This part hasn’t much to do with my work, but on occasion I am asked for advice about buying a used piano. Here are some things to consider:
If it is for you, and you are just playing for fun, the choices are less critical than if you are buying for a kid taking lessons. For you, the most important thing is that the piano can be tuned and that every key works.
Basic inspection:
Open up the piano so you can see the hammers, strings, and tuning pins. Extreme rust on the strings and tuning pins is not good. Strings will be more prone to breaking.
Play each note and watch the hammers move. If it is just one or two, that’s not a big problem. If a bunch hang up or are slow to return when you let go of the key, that’s an expensive problem.
Listen to each note. Most notes have three strings tuned to the same pitch. If the note sounds a bit out of tune, that’s ok. If one note sounds like you are playing two notes together, that’s a big problem.
Depress the pedal. Make sure that all the felt dampers (on an upright they are in a line under the hammers) lift off the strings roughly at the same time. If they lift together, if not exactly all the way, that’s ok. If some or many don’t lift at all, that could be expensive.

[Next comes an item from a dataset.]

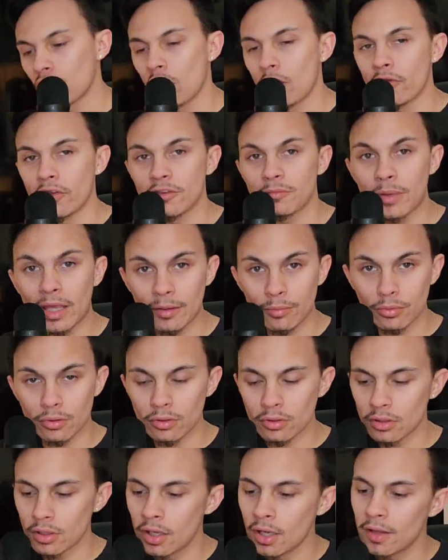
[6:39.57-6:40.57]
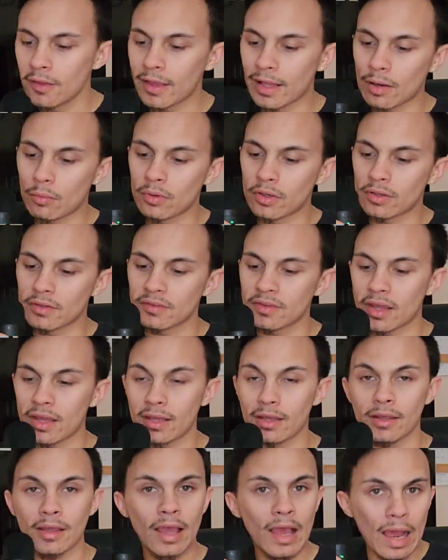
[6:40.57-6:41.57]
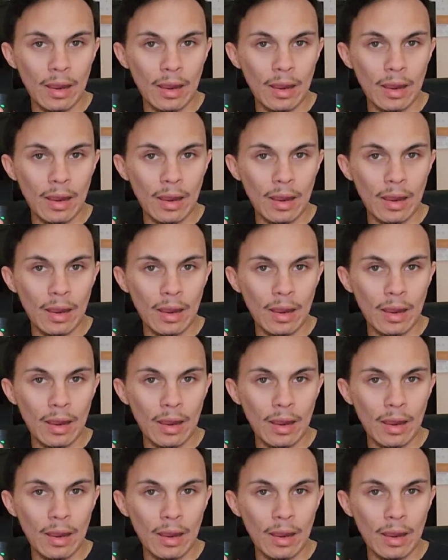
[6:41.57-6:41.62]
on this paper that I want to say.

Finally, if you are planning on playing the piano with other instruments, bring something with a pitch reference: you can download a wave file that plays an ‘A’ on your phone, or a keyboard app, or a pitch pipe. If the reference pitch sounds like a different note than the one the piano plays, the piano is not at pitch. Depending on how the piano is, and how much rust is present, it may not be healthy enough to tune it up to pitch.
Further tests if it is for a student taking piano lessons:
In addition to the tests above, it is critical to the student that the piano is at concert pitch. Otherwise, they will think that they are playing the wrong notes when they switch to the teachers (or the examinationer’s) piano. This will really hold them back, especially once they get into Grade 6 levels and beyond. Students also need a piano that has decent tone. If you don’t know pianos, find someone who does. Or better yet, hire a piano technician to do an inspection. Small apartment sized pianos usually have bad tone and bad touch—Yamaha and Kawai small uprights being the exception. Big old ‘grandfather’ pianos have a bigger sound, but the actions from 80 years ago are often so far from having the ‘feel’ of a modern piano that it will hold the kid back. Kids who are asked to play on a lousy piano “until they see if they ‘take’ to lessons,” won’t. I can’t tell you how often I am see that the kids whose parents spent good money on a new or very good used piano are the ones that keep taking lessons. The kids that are given a kijiji special usually last about 6 months. It is like trying to enjoy reading with foggy glasses.
Oh, and if you were thinking that buying a cheap keyboard for that aspiring student is an alternative, it isn’t. The feel is wrong, the sound is wrong, and most teachers find that the student goes nowhere quickly.